* Exercise goal
Set down exactly the lines that run from the one containing "[0:00.90-0:01.80]" to the end of the material below, both included, without pictures.

* Input for this task
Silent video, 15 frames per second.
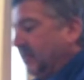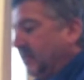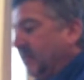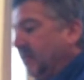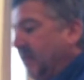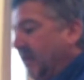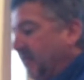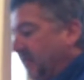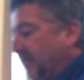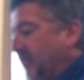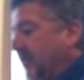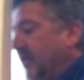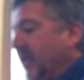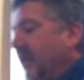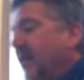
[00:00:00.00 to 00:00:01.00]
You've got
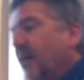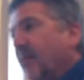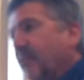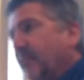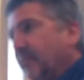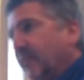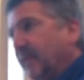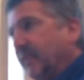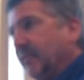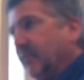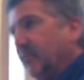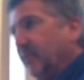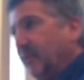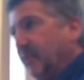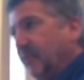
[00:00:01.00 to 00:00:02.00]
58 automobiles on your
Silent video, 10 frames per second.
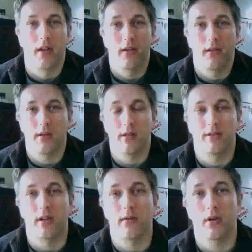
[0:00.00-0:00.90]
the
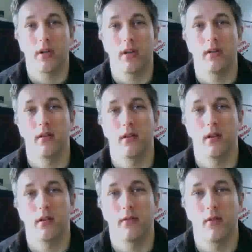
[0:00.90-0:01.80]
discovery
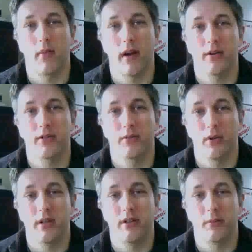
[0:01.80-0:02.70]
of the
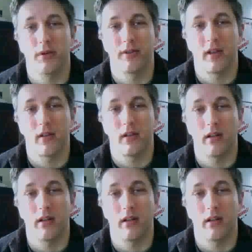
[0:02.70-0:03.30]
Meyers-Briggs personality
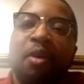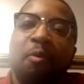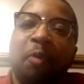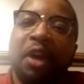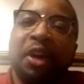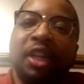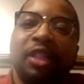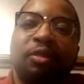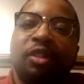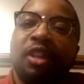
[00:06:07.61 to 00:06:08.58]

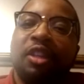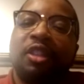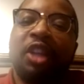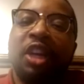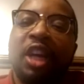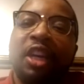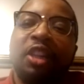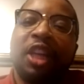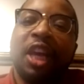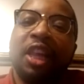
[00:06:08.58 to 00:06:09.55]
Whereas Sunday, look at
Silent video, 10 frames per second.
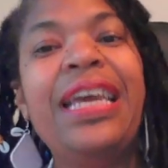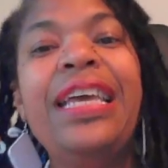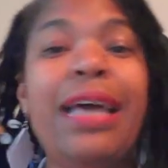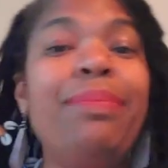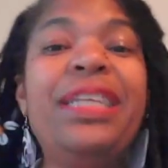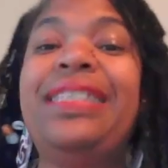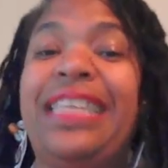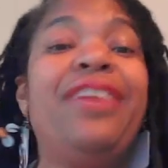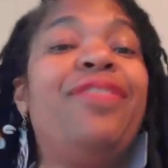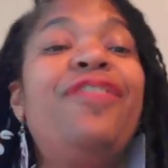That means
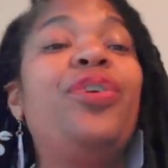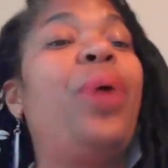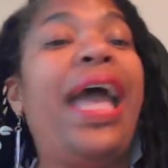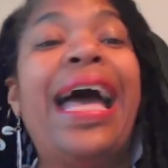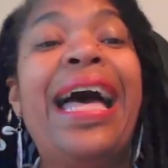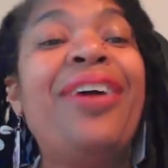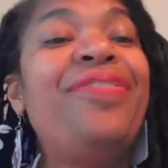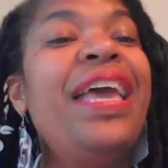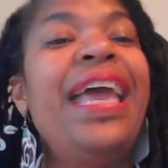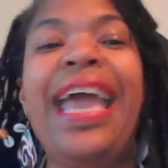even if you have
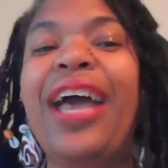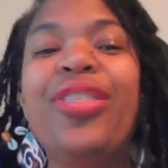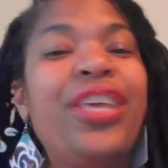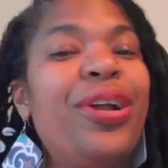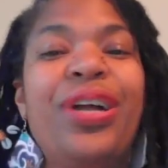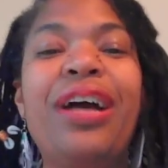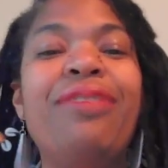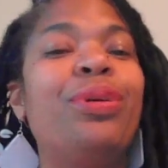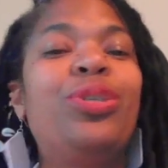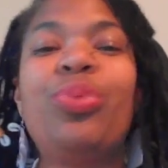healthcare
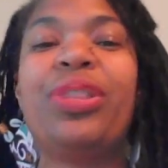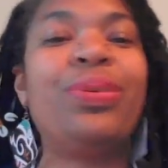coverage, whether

* Answer
[0:00.90-0:01.80]
discovery
[0:01.80-0:02.70]
of the
[0:02.70-0:03.30]
Meyers-Briggs personality
[00:06:07.61 to 00:06:08.58]

[00:06:08.58 to 00:06:09.55]
Whereas Sunday, look at
Silent video, 10 frames per second.
That means
even if you have
healthcare
coverage, whether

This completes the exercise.